(What to work on) In the records below, find the line with "[0:01.45-0:02.45]", then retype it and every following line exactly, stopping after the line with "[0:10.18-0:11.18]". Leave the pictures out.

(Entries supplied)
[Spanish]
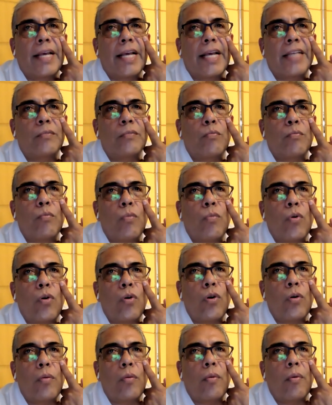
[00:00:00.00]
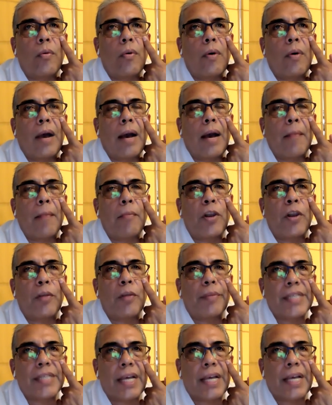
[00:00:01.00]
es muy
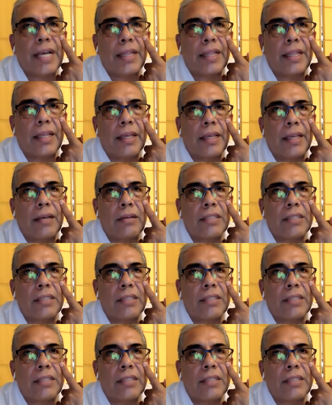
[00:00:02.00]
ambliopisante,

---

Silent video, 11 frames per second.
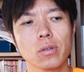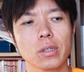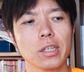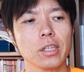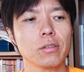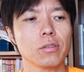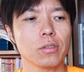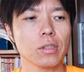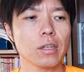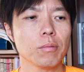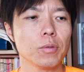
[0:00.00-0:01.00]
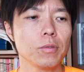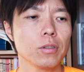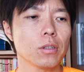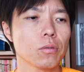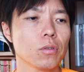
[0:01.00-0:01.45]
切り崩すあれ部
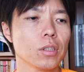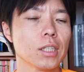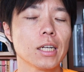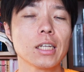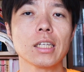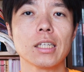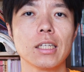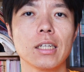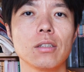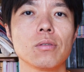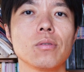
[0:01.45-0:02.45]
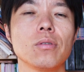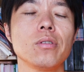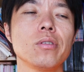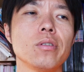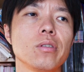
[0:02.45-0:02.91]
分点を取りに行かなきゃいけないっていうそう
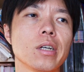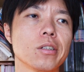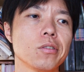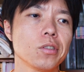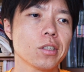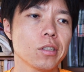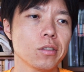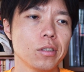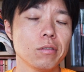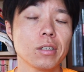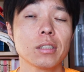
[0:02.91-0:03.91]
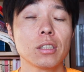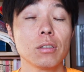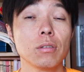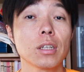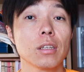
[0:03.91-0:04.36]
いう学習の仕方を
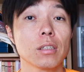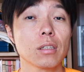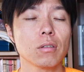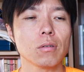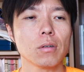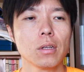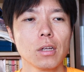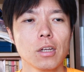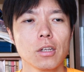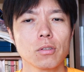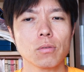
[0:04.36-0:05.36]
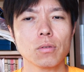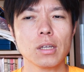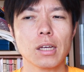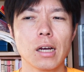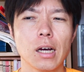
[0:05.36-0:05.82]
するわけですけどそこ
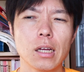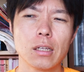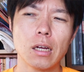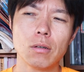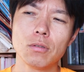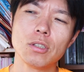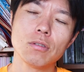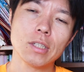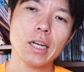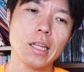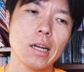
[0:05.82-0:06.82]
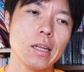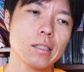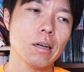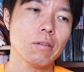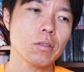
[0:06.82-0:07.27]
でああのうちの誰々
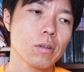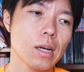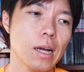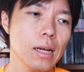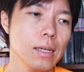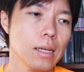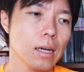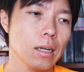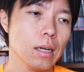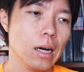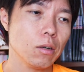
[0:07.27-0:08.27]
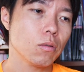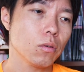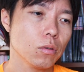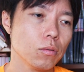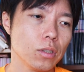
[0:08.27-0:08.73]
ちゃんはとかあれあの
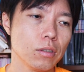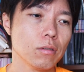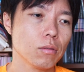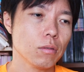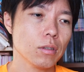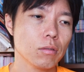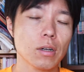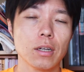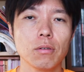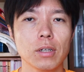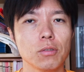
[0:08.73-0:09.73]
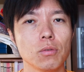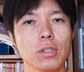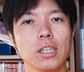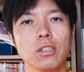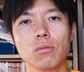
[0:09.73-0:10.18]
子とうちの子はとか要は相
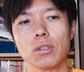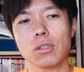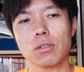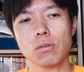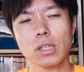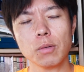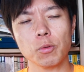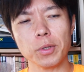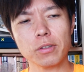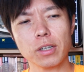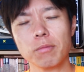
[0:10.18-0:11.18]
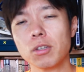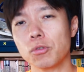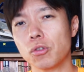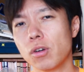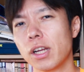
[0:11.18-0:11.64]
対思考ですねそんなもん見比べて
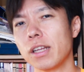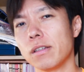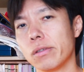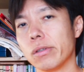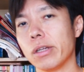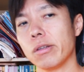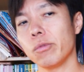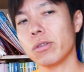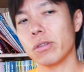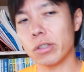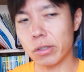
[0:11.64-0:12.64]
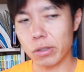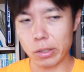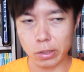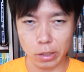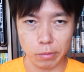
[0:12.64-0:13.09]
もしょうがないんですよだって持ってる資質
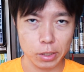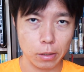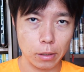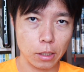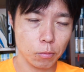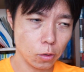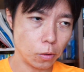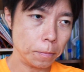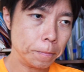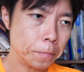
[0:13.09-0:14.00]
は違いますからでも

(Exercise solution)
[0:01.45-0:02.45]
[0:02.45-0:02.91]
分点を取りに行かなきゃいけないっていうそう
[0:02.91-0:03.91]
[0:03.91-0:04.36]
いう学習の仕方を
[0:04.36-0:05.36]
[0:05.36-0:05.82]
するわけですけどそこ
[0:05.82-0:06.82]
[0:06.82-0:07.27]
でああのうちの誰々
[0:07.27-0:08.27]
[0:08.27-0:08.73]
ちゃんはとかあれあの
[0:08.73-0:09.73]
[0:09.73-0:10.18]
子とうちの子はとか要は相
[0:10.18-0:11.18]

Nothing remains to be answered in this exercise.